■ **To do**
Begin at the line where "(828.49 s to 829.39 s)" appears and reproduce exactly every line through the end of the data below, both included, skipping pictures.

Provided records START

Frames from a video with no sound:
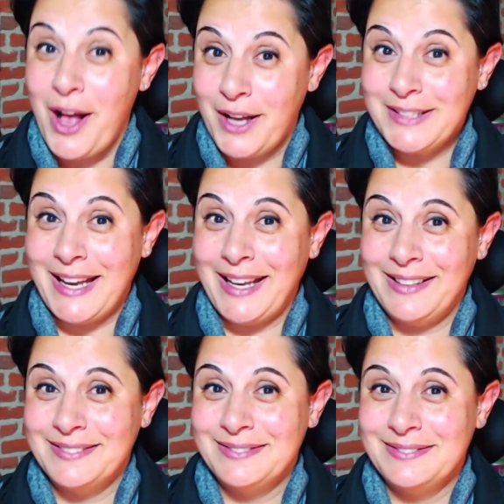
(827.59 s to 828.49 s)
a Day.
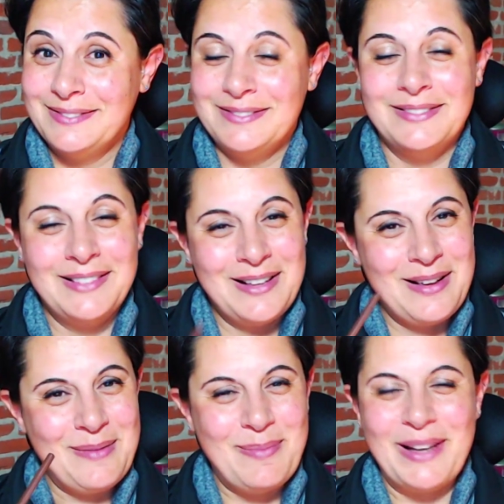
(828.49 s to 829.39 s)

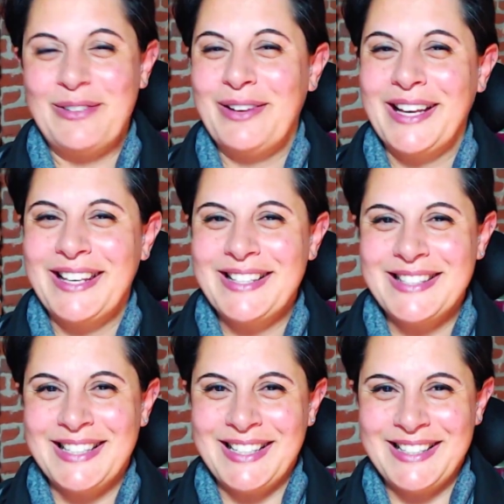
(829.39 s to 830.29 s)
Butterfly
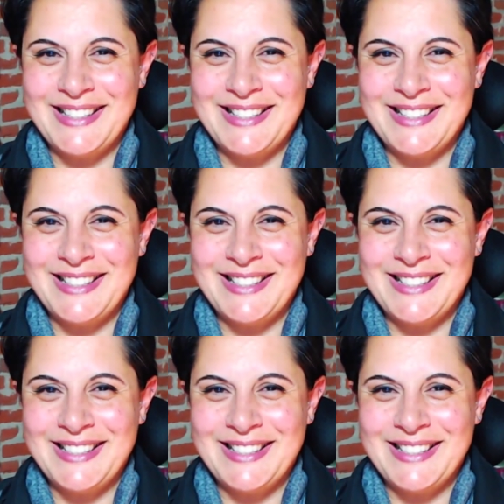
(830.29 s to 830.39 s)
kisses.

Provided records END

■ **Result**
(828.49 s to 829.39 s)

(829.39 s to 830.29 s)
Butterfly
(830.29 s to 830.39 s)
kisses.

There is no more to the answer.